Mientras todos esperaban la respuesta de más arriba, la fuerza del llanto rompió los diques, abrió las compuertas del cielo y se volvió lluvia. El aguacero azotó la tierra por varios días, la muerte se bañó en los ríos y las inundaciones no se hicieron esperar. El desastre trajo derrumbes, deslaves, y pueblos enteros desaparecieron. El mundo pensaba que era el calentamiento, pero no; era el sufrimiento de Thelmo Bocanegra.

Dios se percató del desastre y no tuvo más que darle cita. “Mirá, Thelmo, yo dejé escrito en un arcoíris que no mandaría otro diluvio y vos me estás haciendo quedar mal. ¿Cómo se llama tu mujer? La voy a traer, pero ya no llorés”. “Se llama Encarnación Girón viuda de Bocanegra”.

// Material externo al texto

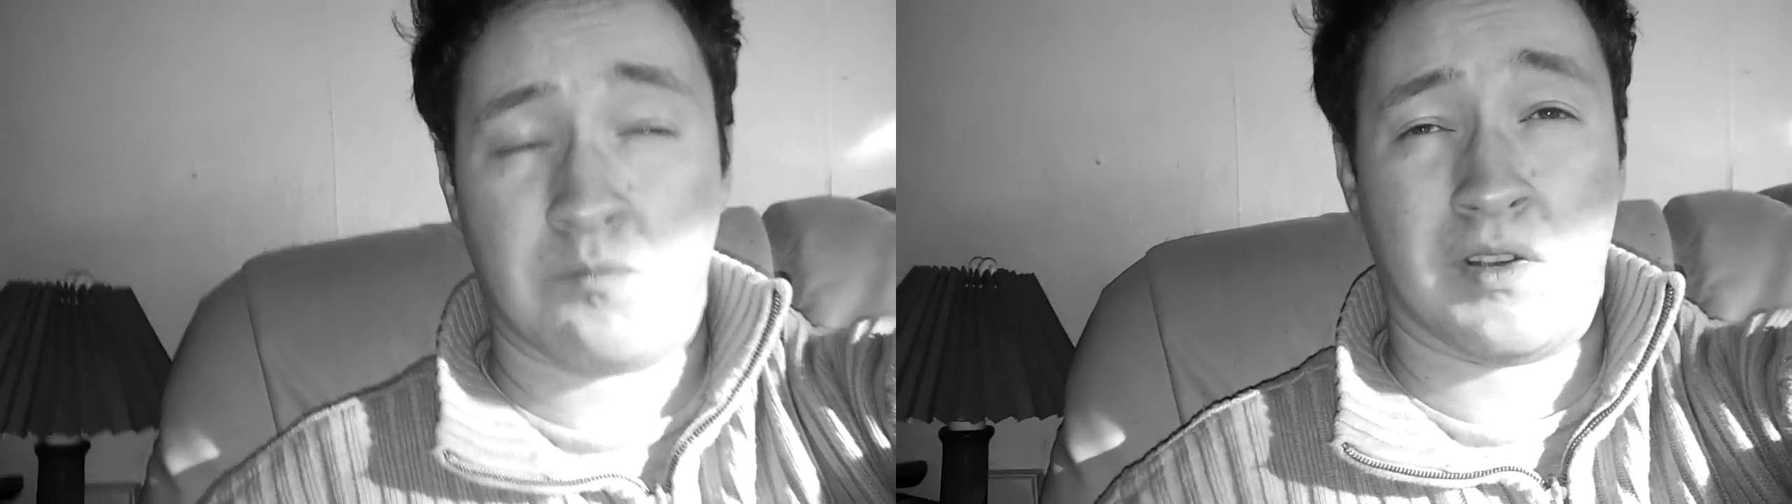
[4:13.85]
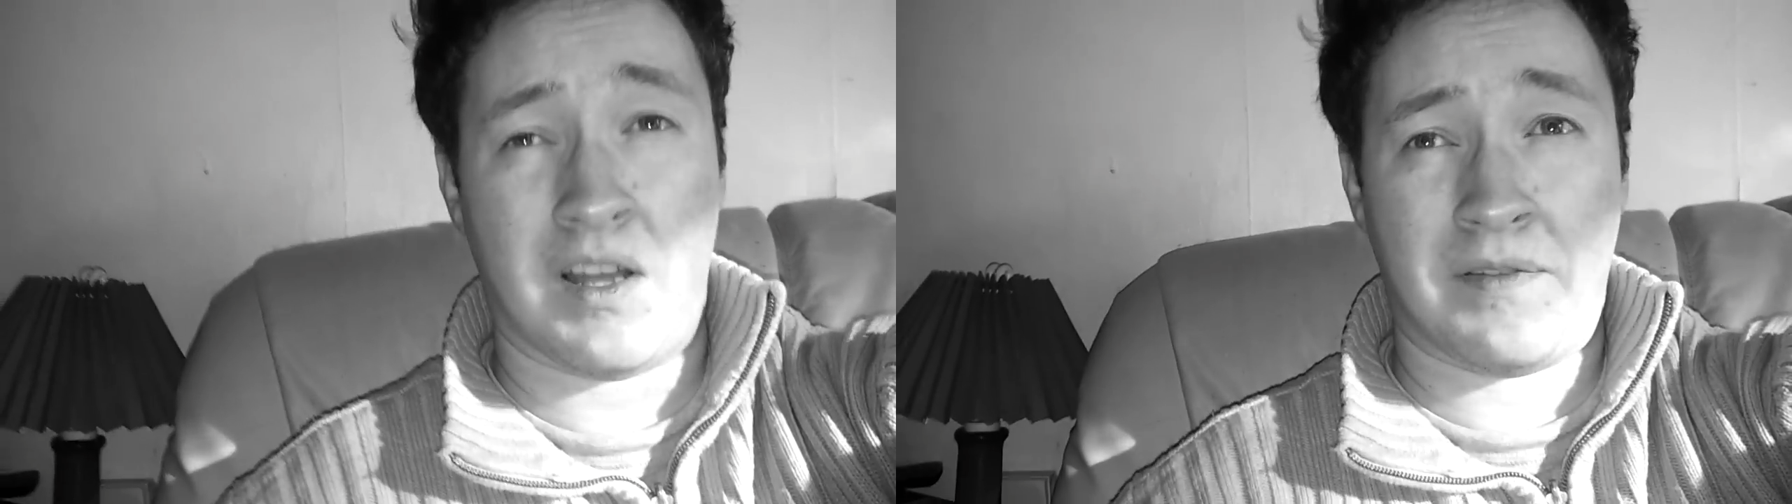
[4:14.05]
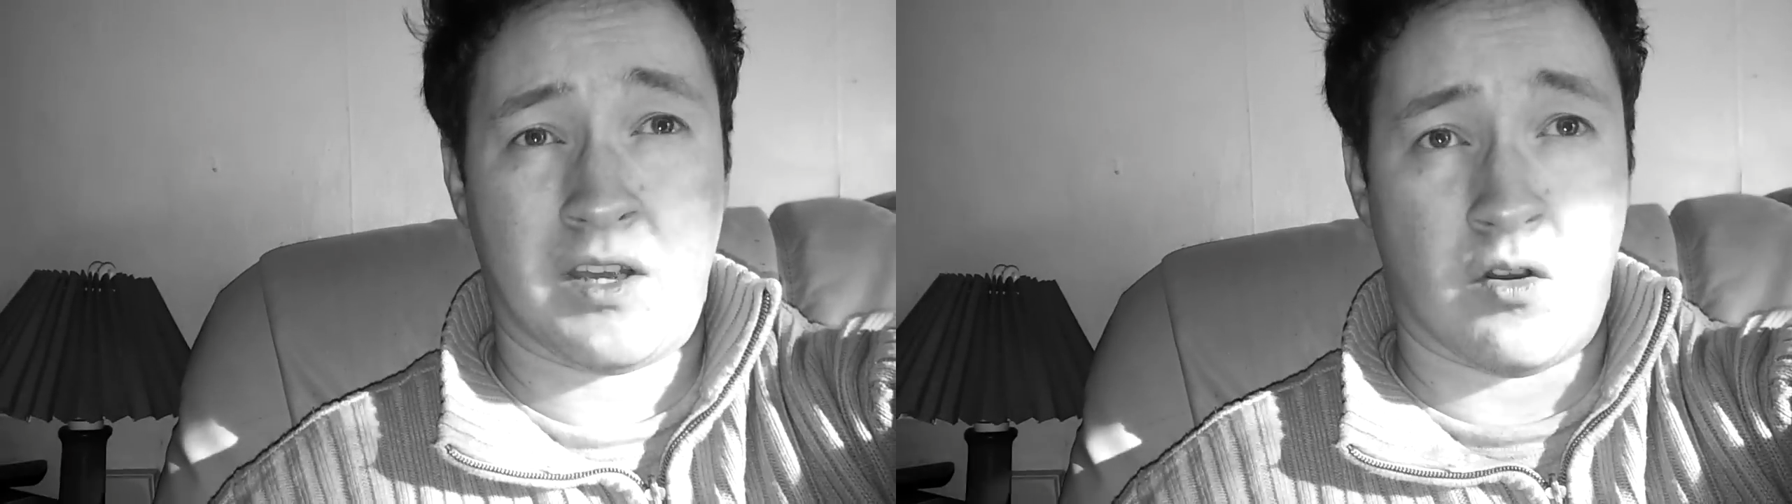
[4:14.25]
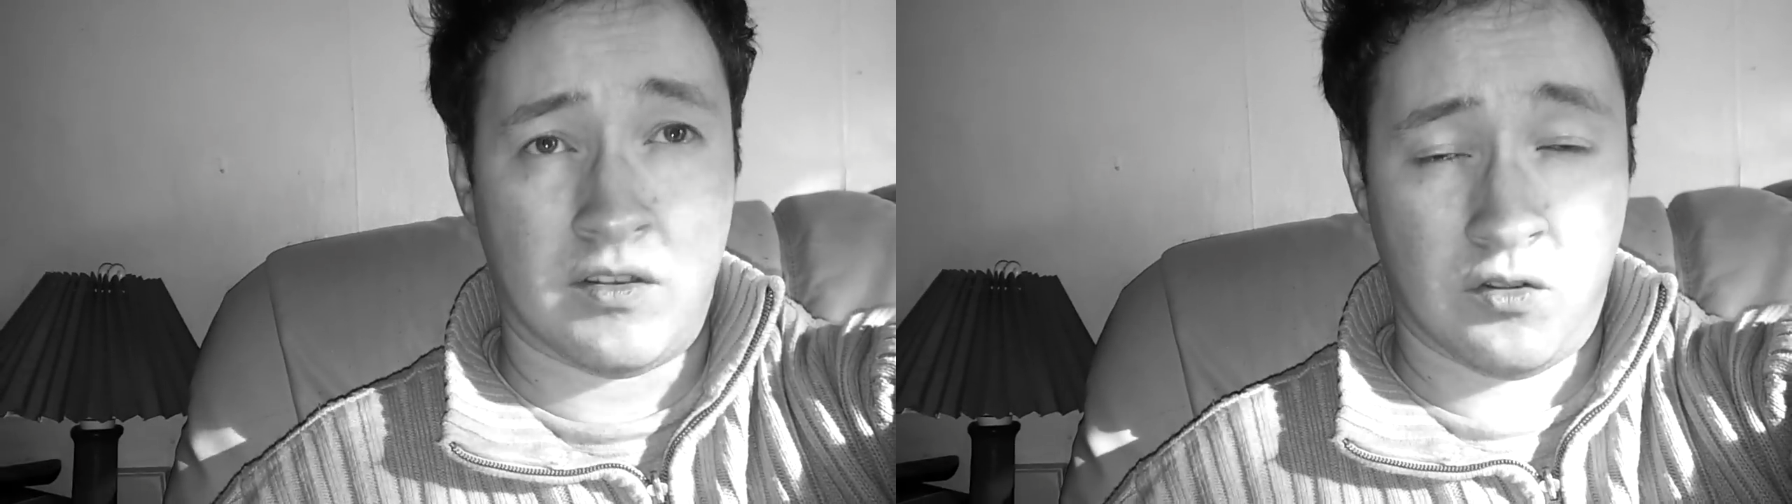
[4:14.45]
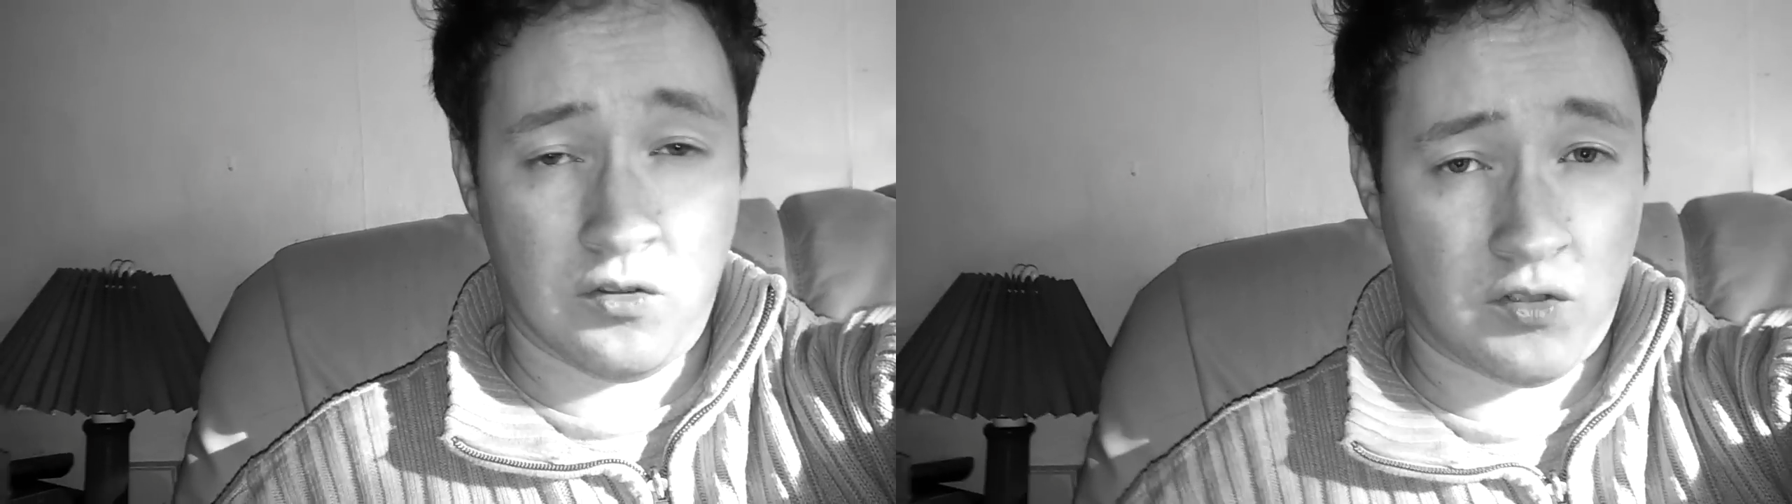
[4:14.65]
prolific
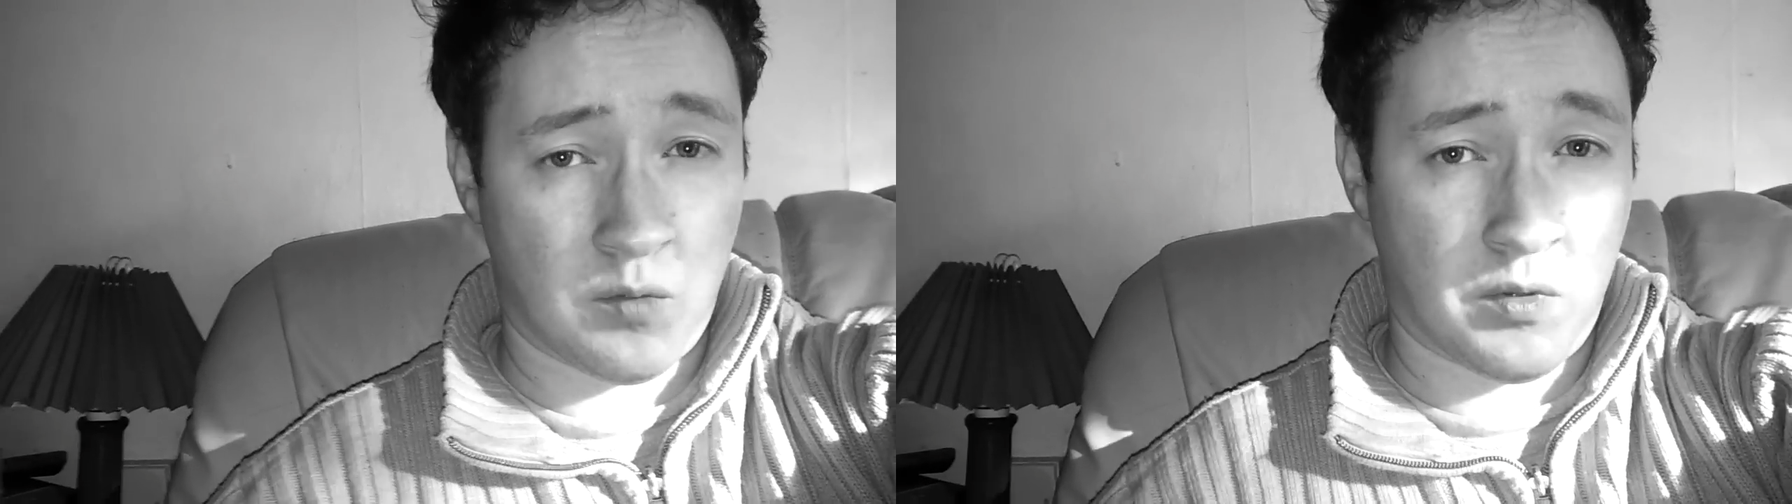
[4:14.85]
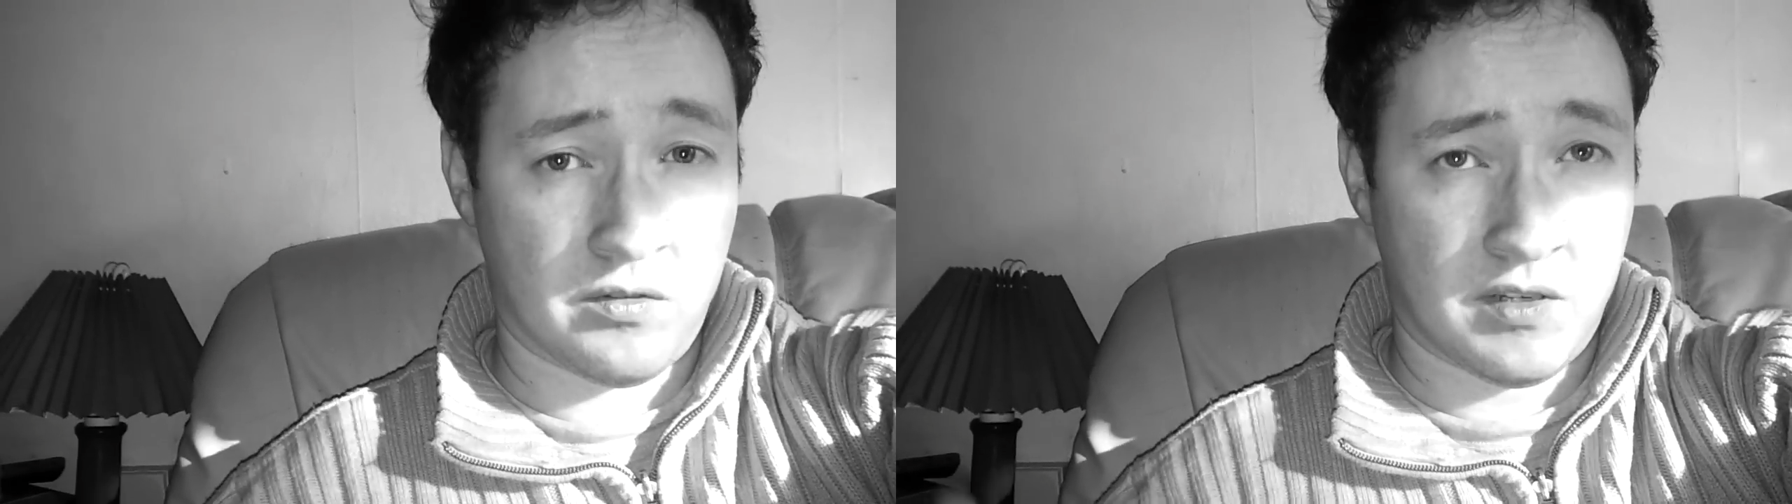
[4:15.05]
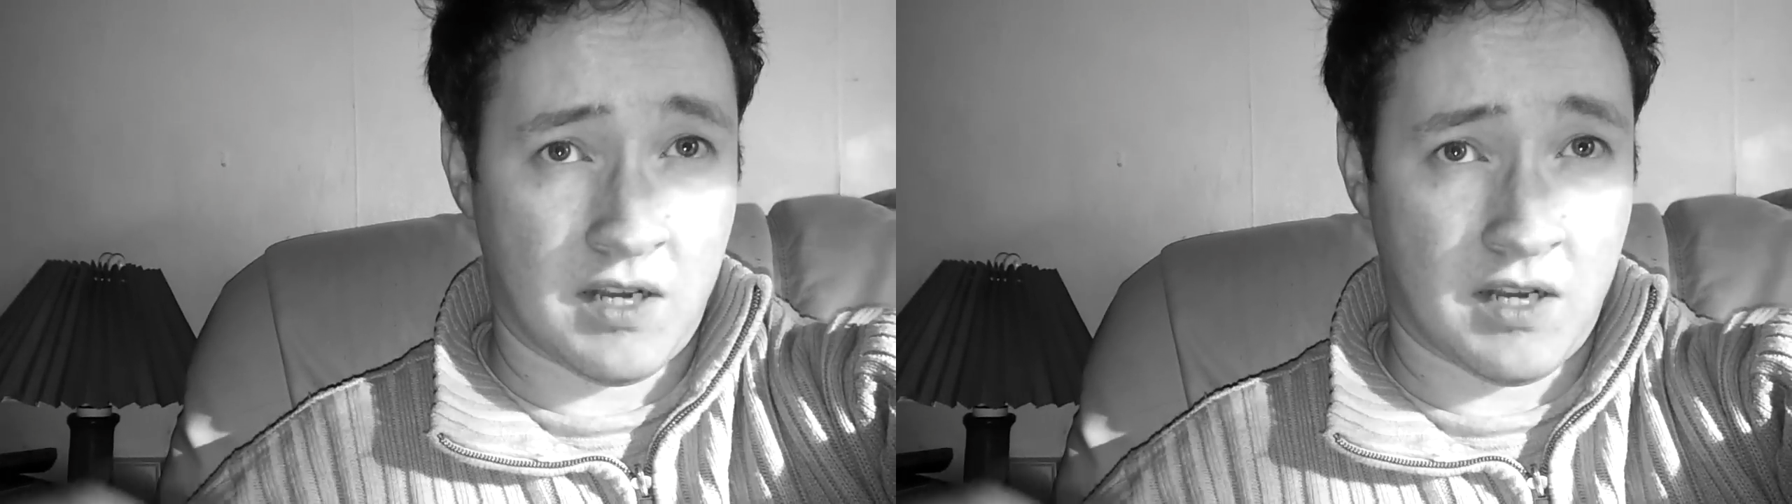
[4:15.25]
on YouTube in,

De inmediato, el Altísimo giró instrucciones a dos ángeles para que bajaran a la tierra y se llevaran a doña Encarnación Girón.

Un aleteo bastó para que los mensajeros estuvieran frente a la mujer. “Venimos por vos. Ha llegado tu hora”, ordenaron. “Solo permítanme”, contestó Encarnación pasándose la mano mojada en el pelo, para arreglarse y secarse a la vez, como quien dice, matar dos pájaros de un tiro. “Solo arreglo las camas y voy a comprar las tortillas. Tengo que dejar aunque sea frijoles cocidos para que coman los patojos”.

La puertecita del cielo se abrió, y Thelmo pegó un suspiro tan fuerte que los diarios anunciaron al día siguiente que un ventarrón había derribado vallas publicitarias y algunos árboles. “Pero qué es este alboroto”, fue el saludo de Encarnación Girón “¿Cómo pueden vivir en esta suciedad? ¡Tanto hombre cabrón y no pueden pasar una escoba! ¡Qué desconsideración! Ya me imagino al Thelmo todo el santo día echándose en la cama, viendo tele. Pero ya vine yo. Los voy a poner en cintura a todos. Quiero hablar con el encargado. Llévenme con el responsable de este desorden. ¿No les da vergüenza amamantar la pereza? Nadie se acomide ni siquiera a pasar un trapito. ¡Qué desgracia! Voy a hablar con Dios para que programemos los días de limpieza general. Les voy a enseñar cómo se organizan las cosas. Faltaba más. ¡Chis la mierda! Como que me llamo Encarnación Girón”.

Si bien dejó de llover y los ríos volvieron a sus cauces, el cielo no era el mismo. Pero tampoco la Tierra, pues el mismo Dios tuvo que ponerse a ordenar el mundo.